What specific sexual misconduct and assault claims did Kathryn Mayorga describe about the 2009 Las Vegas encounter with Cristiano Ronaldo?
Executive summary
Kathryn Mayorga has accused Cristiano Ronaldo of raping her in a Las Vegas hotel suite in June 2009, saying the encounter was non‑consensual and that she repeatedly told him "no"; she reported the alleged assault to Las Vegas police the next day and later accepted a $375,000 settlement and confidentiality agreement that she now says was coerced [1] [2] [3]. Ronaldo has consistently denied the allegations, saying the encounter was consensual, and U.S. courts ultimately dismissed Mayorga’s civil case because her attorney relied on purloined documents and engaged in misconduct [4] [5].
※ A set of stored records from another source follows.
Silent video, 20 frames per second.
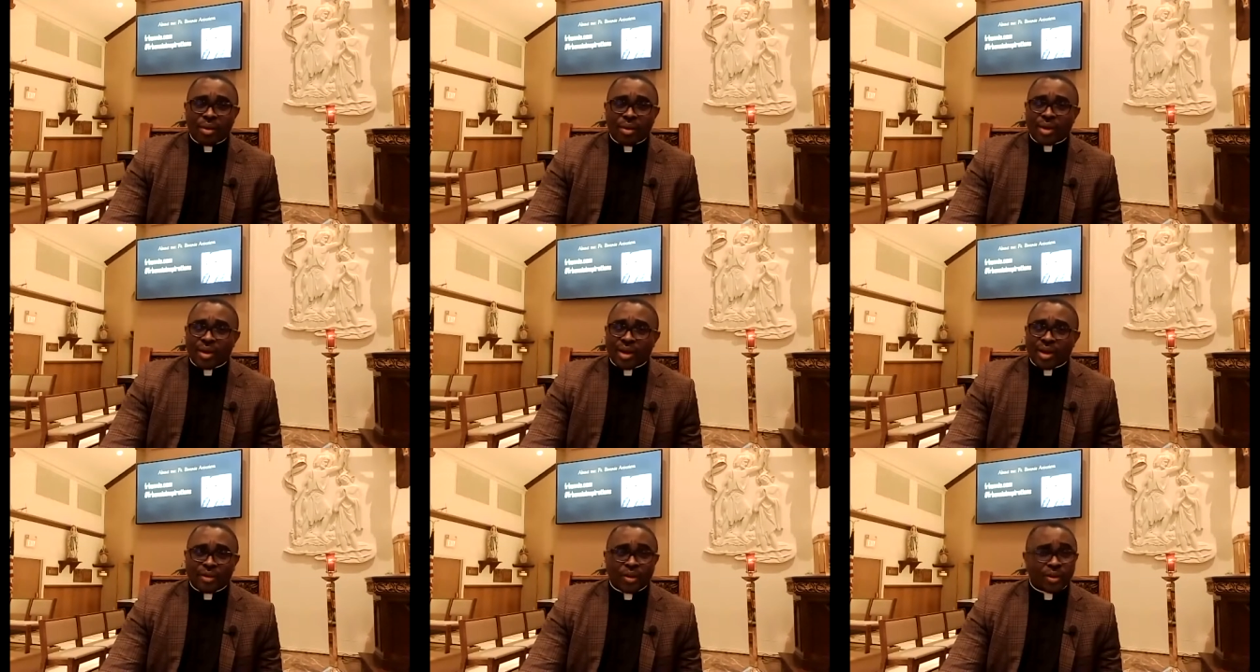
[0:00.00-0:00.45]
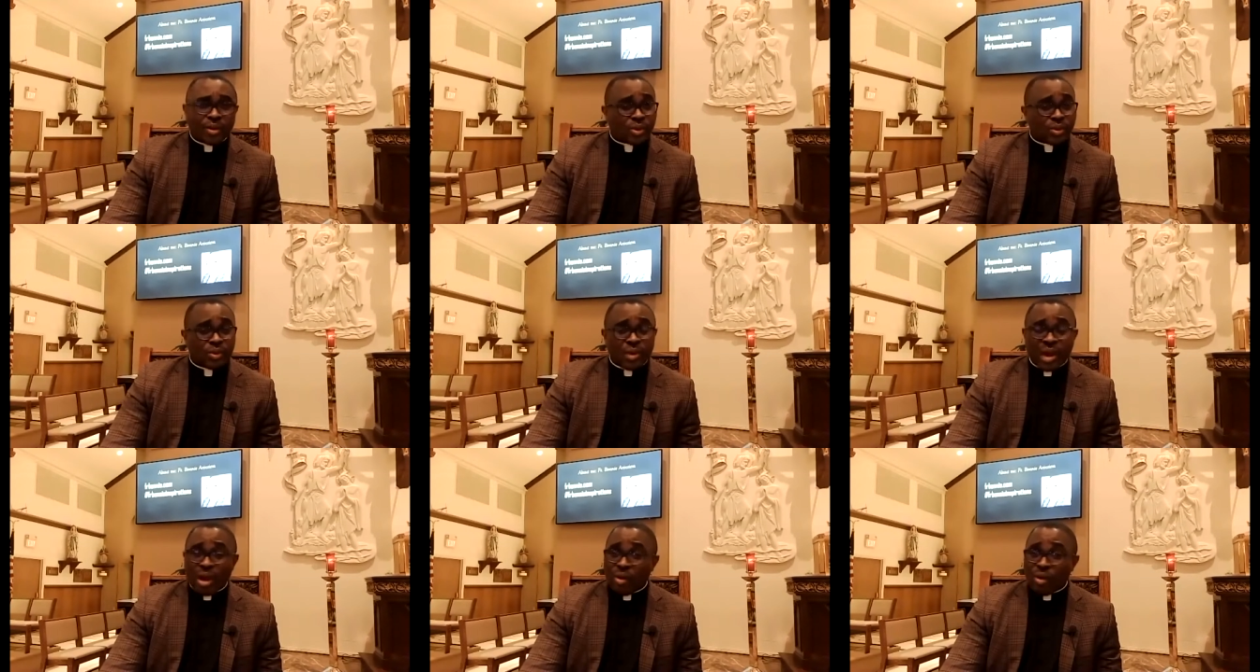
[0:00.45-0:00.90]
And
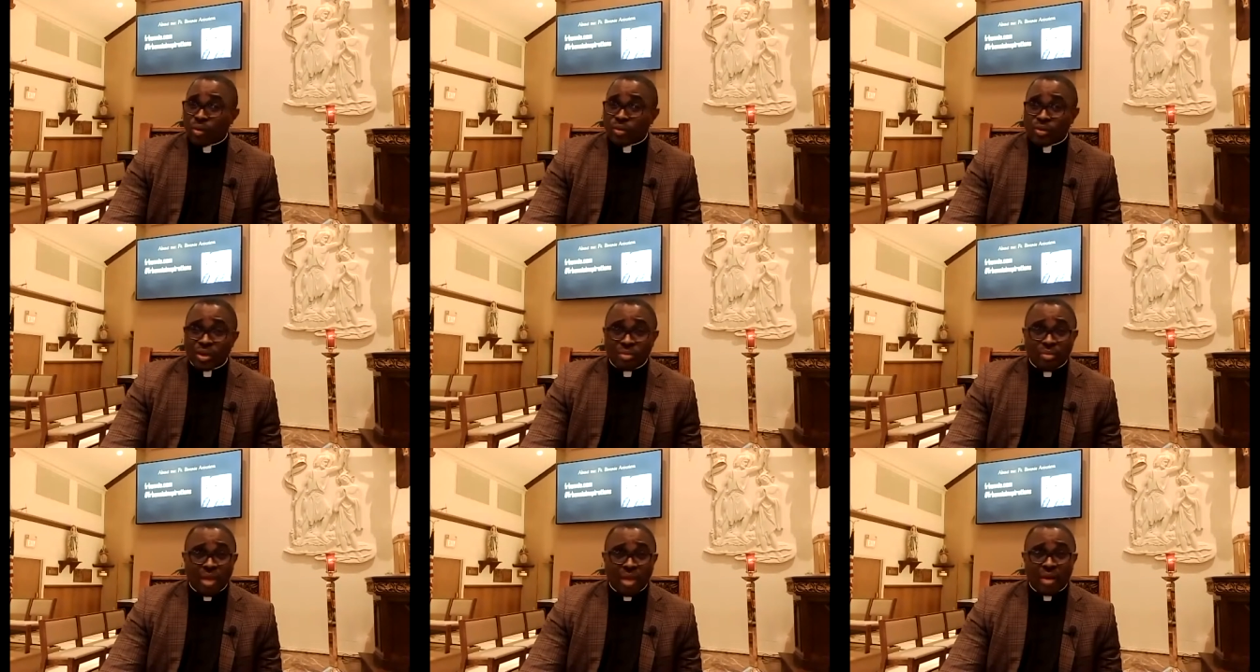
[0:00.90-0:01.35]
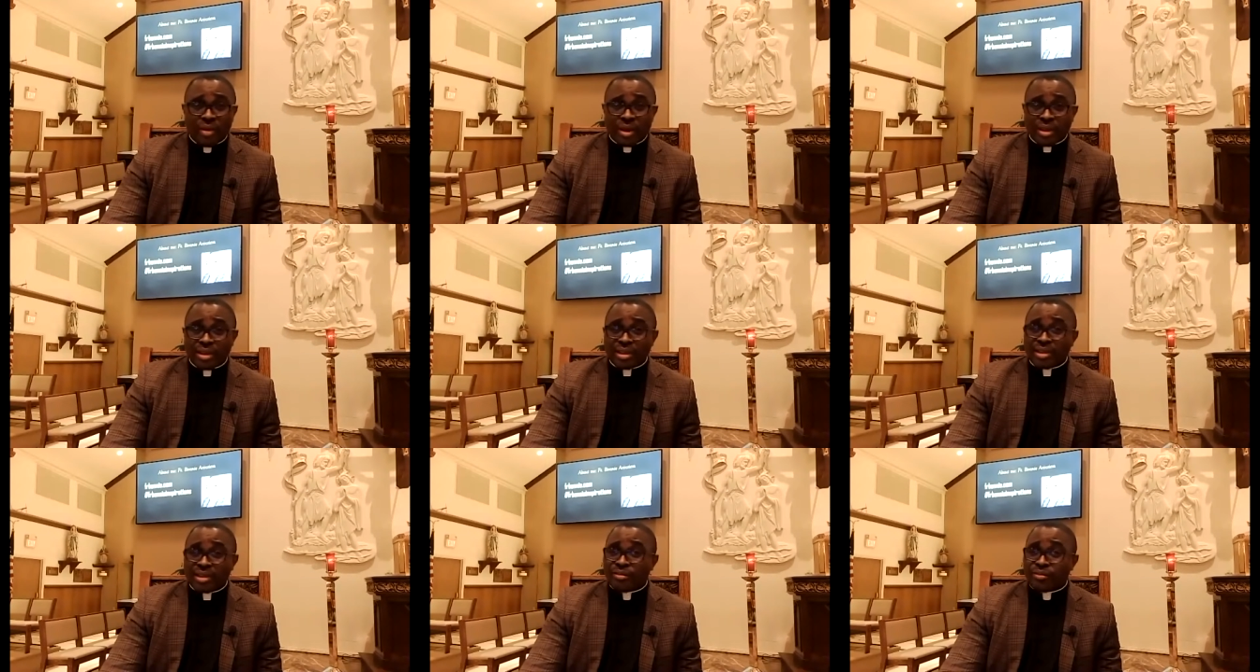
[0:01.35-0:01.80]
also, I won't remarry.
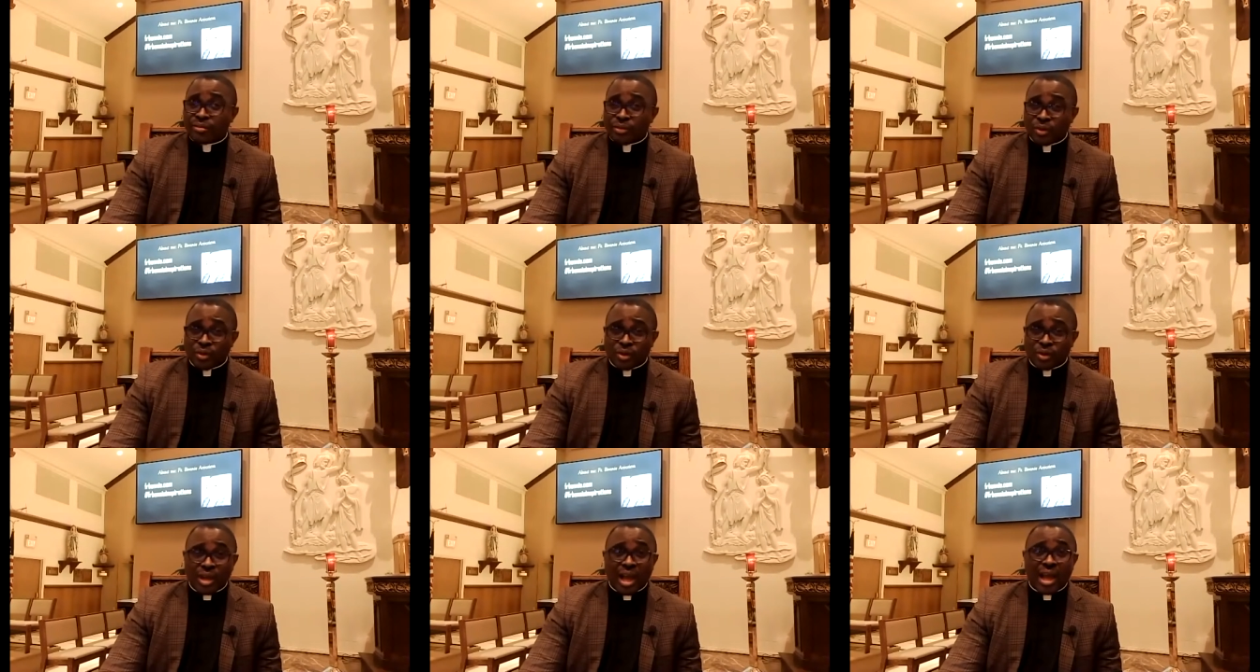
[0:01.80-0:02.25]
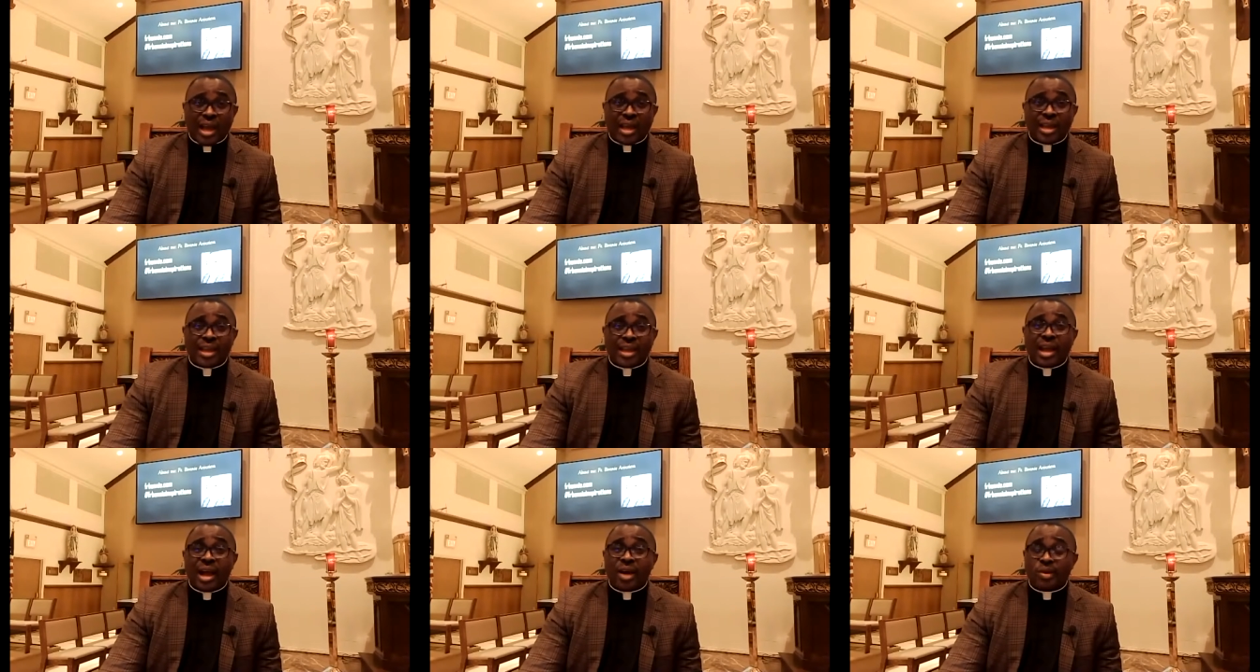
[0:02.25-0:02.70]
If you
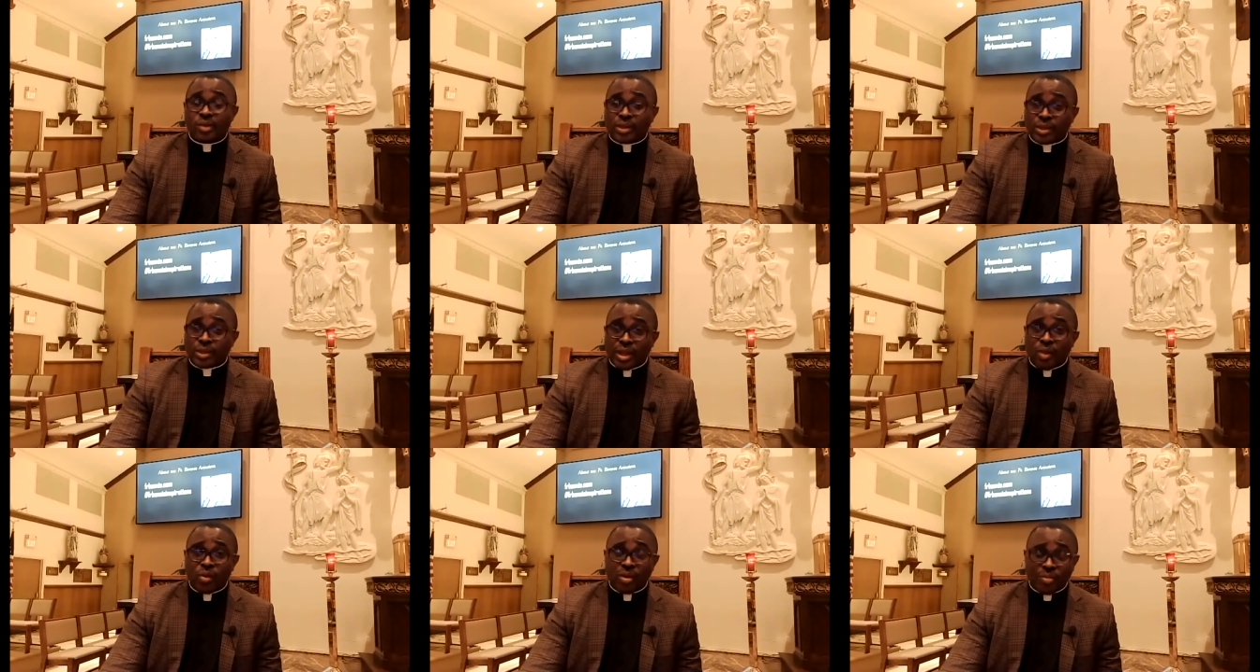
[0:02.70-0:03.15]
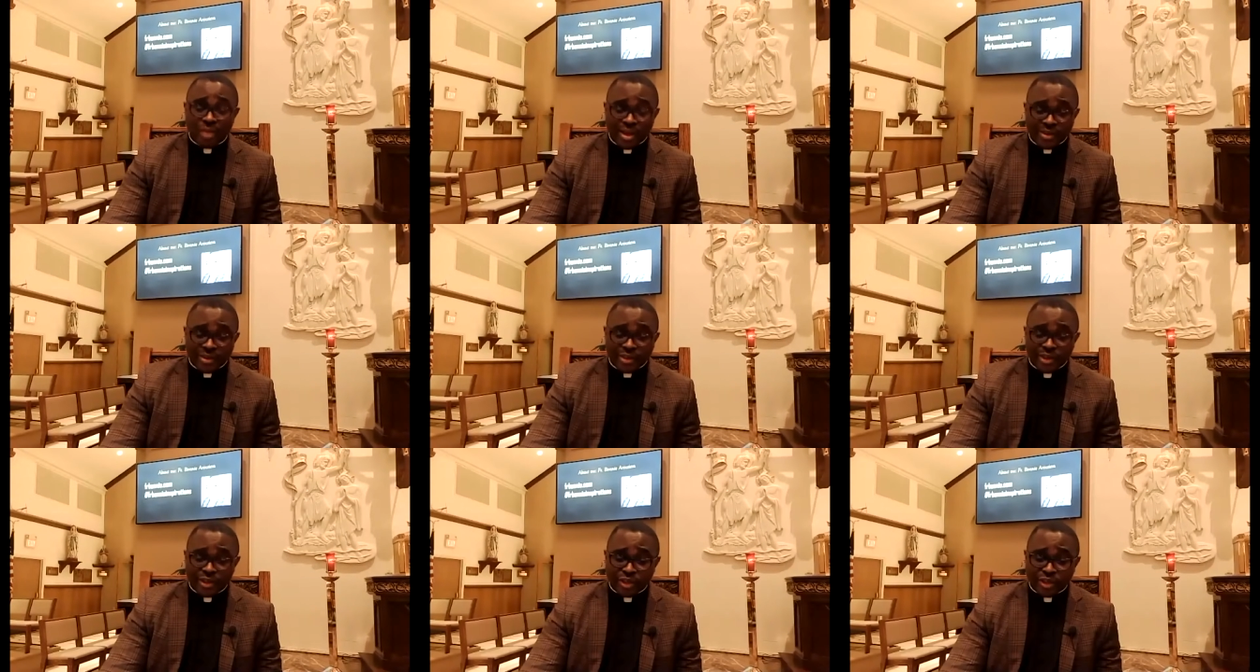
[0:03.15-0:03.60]
die, I will stay with my
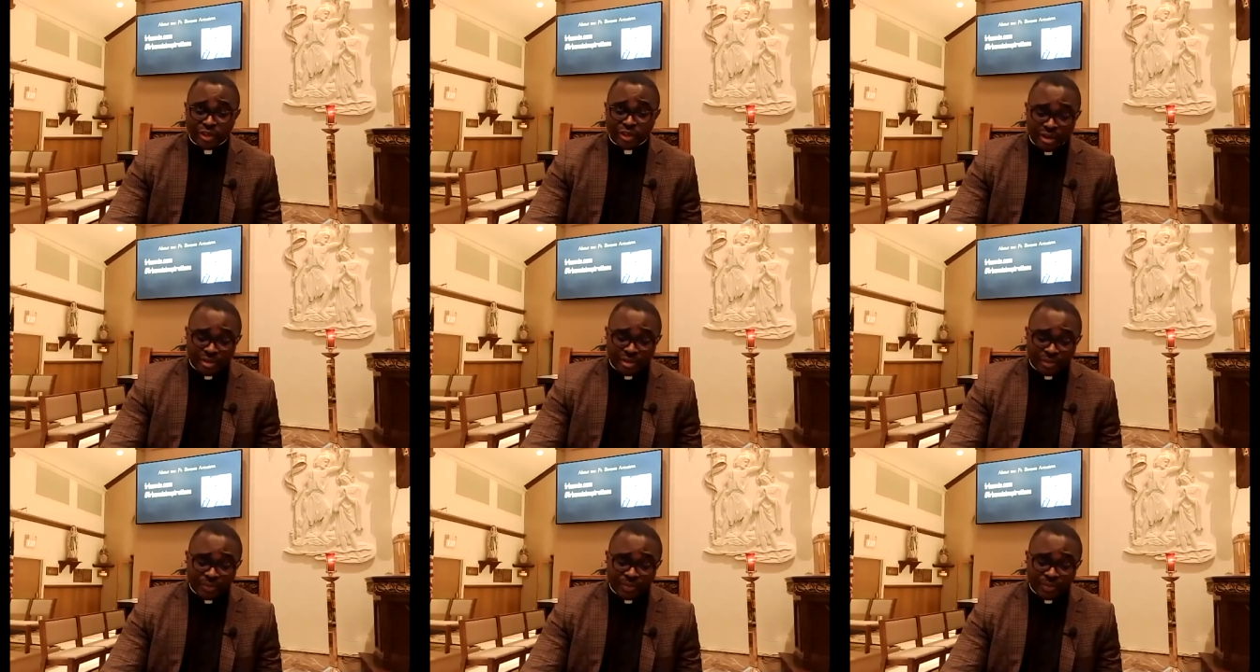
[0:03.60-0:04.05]
sister.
1. How Mayorga describes the encounter: nightclub meeting, suite invitation, bedroom assault
Mayorga’s accounts begin with meeting Ronaldo at the Rain nightclub inside the Palms on June 12–13, 2009 and accepting an invitation to go with him and others to his Penthouse/Palms suite, where she alleges the sexual violence occurred in a bedroom [6] [2] [7]. Her lawsuit and media interviews state that, once in the suite, Ronaldo sexually assaulted her—allegations characterized in reporting as rape—and that she repeatedly told him "no" while he continued, a central factual claim she advanced in the 2018 civil filing [1] [7].
2. Immediate reporting and law‑enforcement contact
Mayorga made a report to the Las Vegas Metropolitan Police Department the day after the encounter, on June 13, 2009, a report that appears in a police "computer-aided dispatch" log and for which media outlets have cited a recording and CAD entry; however, she did not initially provide the attacker’s name or the exact location in a way that allowed investigators to pursue a full criminal case at that time, according to police and prosecutors [6] [2] [8].
3. The 2010 settlement and Mayorga’s claim it was coerced
In 2010 Mayorga accepted a payment—reported widely as $375,000—in exchange for a nondisclosure agreement and a release that barred public discussion of the incident, which she later sought to void, saying she had been emotionally fragile, pressured, and unable to participate meaningfully in mediation at the time [1] [3] [9]. Her civil litigation sought to unwind that settlement and to obtain damages, arguing the deal was procured by exploiting her vulnerability [1] [9].
4. Civil litigation, evidentiary controversy and dismissal
When Mayorga sued in 2018, she renewed the narrative of non‑consensual sex and alleged coercion into the NDA, prompting Las Vegas police to reopen the 2009 investigation; yet the federal civil case was later dismissed with prejudice after Judge Jennifer Dorsey found Mayorga’s attorney had used hacked or “purloined” documents and acted in bad faith, prejudicing Ronaldo’s ability to defend himself—an evidentiary and procedural finding that ended the federal suit regardless of the underlying factual claims [7] [4] [5].
5. Criminal prosecution effort and prosecutorial decision
Although the Las Vegas Metropolitan Police revisited the matter in 2018, the Clark County District Attorney’s Office ultimately declined to prosecute, stating in 2019 that the allegations could not be proven beyond a reasonable doubt—citing limitations created by the passage of time and gaps in the original police report, including lack of identifying details supplied at the outset [8] [10].
6. Competing narratives and the public record
Ronaldo’s team has consistently asserted the encounter was consensual and has disputed Mayorga’s claims, and the public record is shaped not only by the parties’ opposing accounts but by legal rulings over evidence and attorney conduct that curtailed the civil process; reporting and court documents show the factual core of Mayorga’s allegation—rape in a Las Vegas hotel suite following a nightclub meeting, and acceptance of a hush payment she now says was coerced—is well documented in filings and media accounts, while courts have limited what can be litigated and publicized because of procedural problems related to how evidence was obtained and used [1] [3] [4].